##### Excerpted data #####

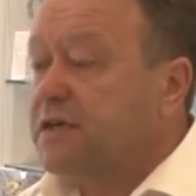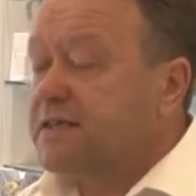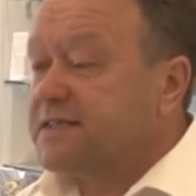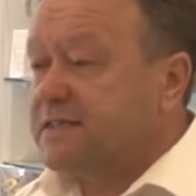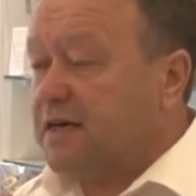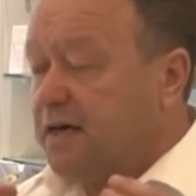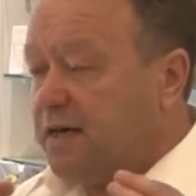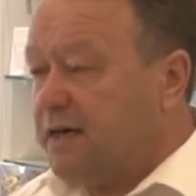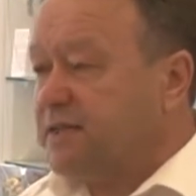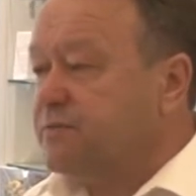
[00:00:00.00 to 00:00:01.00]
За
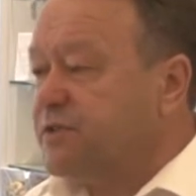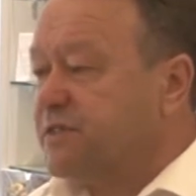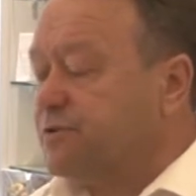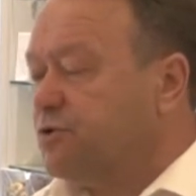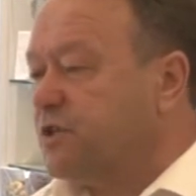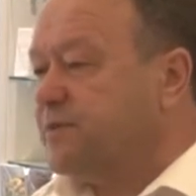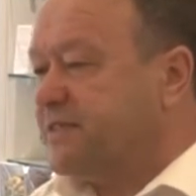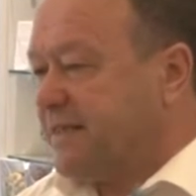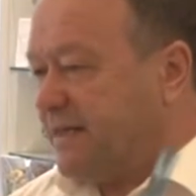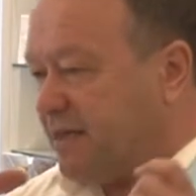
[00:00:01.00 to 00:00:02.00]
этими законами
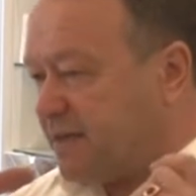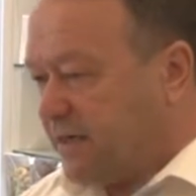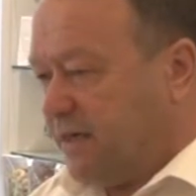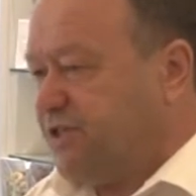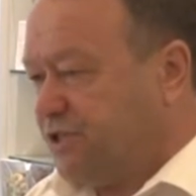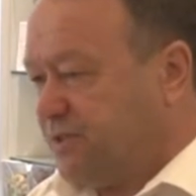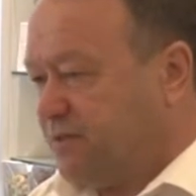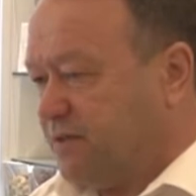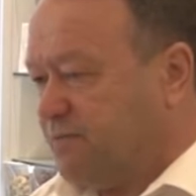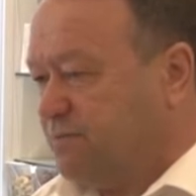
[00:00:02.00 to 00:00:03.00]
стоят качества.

#####

▸ **Directions for this task**: Give the data again word for word, without images.

▸ **Task response**:
[00:00:00.00 to 00:00:01.00]
За
[00:00:01.00 to 00:00:02.00]
этими законами
[00:00:02.00 to 00:00:03.00]
стоят качества.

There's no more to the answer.